*** DATA UNDER STUDY Section Begins ***
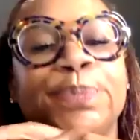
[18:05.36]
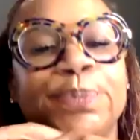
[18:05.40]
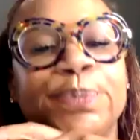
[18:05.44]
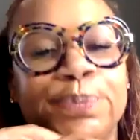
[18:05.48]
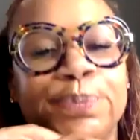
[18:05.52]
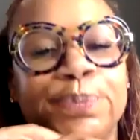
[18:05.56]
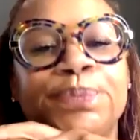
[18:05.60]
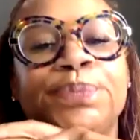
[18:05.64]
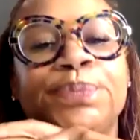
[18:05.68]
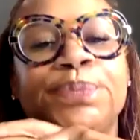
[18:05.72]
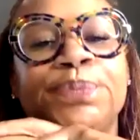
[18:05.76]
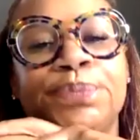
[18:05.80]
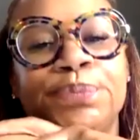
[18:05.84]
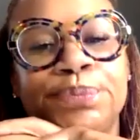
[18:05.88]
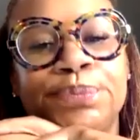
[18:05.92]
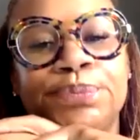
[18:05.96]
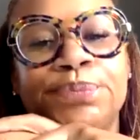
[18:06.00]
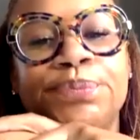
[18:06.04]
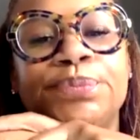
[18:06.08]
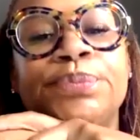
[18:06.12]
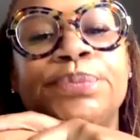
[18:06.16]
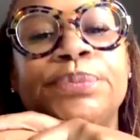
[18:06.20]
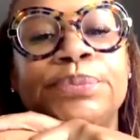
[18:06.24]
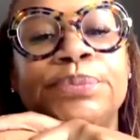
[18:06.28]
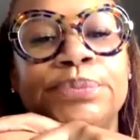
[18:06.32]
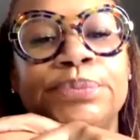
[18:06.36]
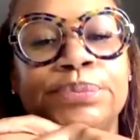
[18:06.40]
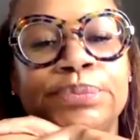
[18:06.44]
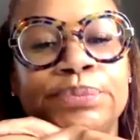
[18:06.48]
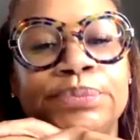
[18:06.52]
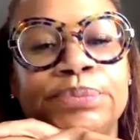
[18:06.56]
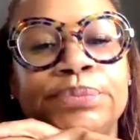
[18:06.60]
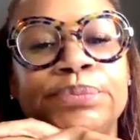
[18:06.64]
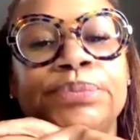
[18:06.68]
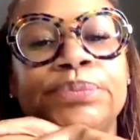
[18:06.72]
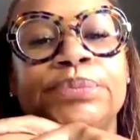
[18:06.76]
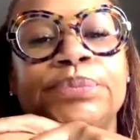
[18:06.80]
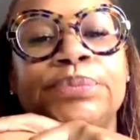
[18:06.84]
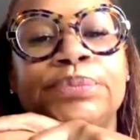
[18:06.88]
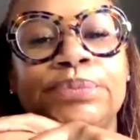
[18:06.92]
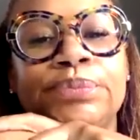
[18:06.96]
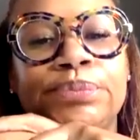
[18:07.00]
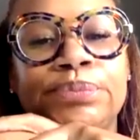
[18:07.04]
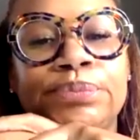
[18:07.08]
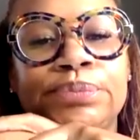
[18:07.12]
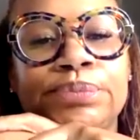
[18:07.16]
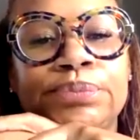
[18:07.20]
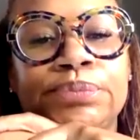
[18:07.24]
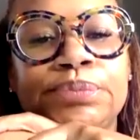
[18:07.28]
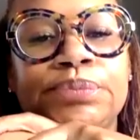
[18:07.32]
I'm thinking about you,
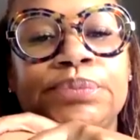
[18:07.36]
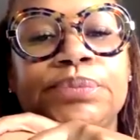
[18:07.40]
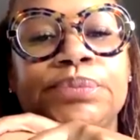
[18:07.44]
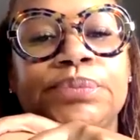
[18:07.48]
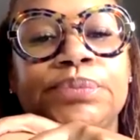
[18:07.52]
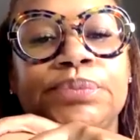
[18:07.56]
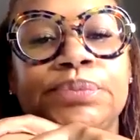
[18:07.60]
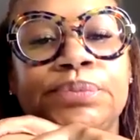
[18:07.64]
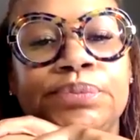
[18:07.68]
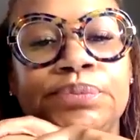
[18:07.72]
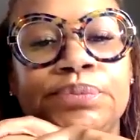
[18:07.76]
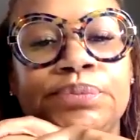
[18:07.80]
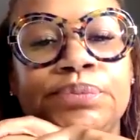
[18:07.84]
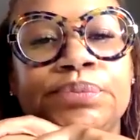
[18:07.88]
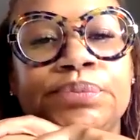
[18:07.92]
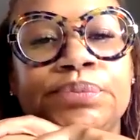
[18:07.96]
it gives them the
*** DATA UNDER STUDY Section Ends ***
> WHAT YOU NEED TO DO
An exact copy of the listing above, minus its pictures, is what is needed here.

> RESPONSE
[18:05.36]
[18:05.40]
[18:05.44]
[18:05.48]
[18:05.52]
[18:05.56]
[18:05.60]
[18:05.64]
[18:05.68]
[18:05.72]
[18:05.76]
[18:05.80]
[18:05.84]
[18:05.88]
[18:05.92]
[18:05.96]
[18:06.00]
[18:06.04]
[18:06.08]
[18:06.12]
[18:06.16]
[18:06.20]
[18:06.24]
[18:06.28]
[18:06.32]
[18:06.36]
[18:06.40]
[18:06.44]
[18:06.48]
[18:06.52]
[18:06.56]
[18:06.60]
[18:06.64]
[18:06.68]
[18:06.72]
[18:06.76]
[18:06.80]
[18:06.84]
[18:06.88]
[18:06.92]
[18:06.96]
[18:07.00]
[18:07.04]
[18:07.08]
[18:07.12]
[18:07.16]
[18:07.20]
[18:07.24]
[18:07.28]
[18:07.32]
I'm thinking about you,
[18:07.36]
[18:07.40]
[18:07.44]
[18:07.48]
[18:07.52]
[18:07.56]
[18:07.60]
[18:07.64]
[18:07.68]
[18:07.72]
[18:07.76]
[18:07.80]
[18:07.84]
[18:07.88]
[18:07.92]
[18:07.96]
it gives them the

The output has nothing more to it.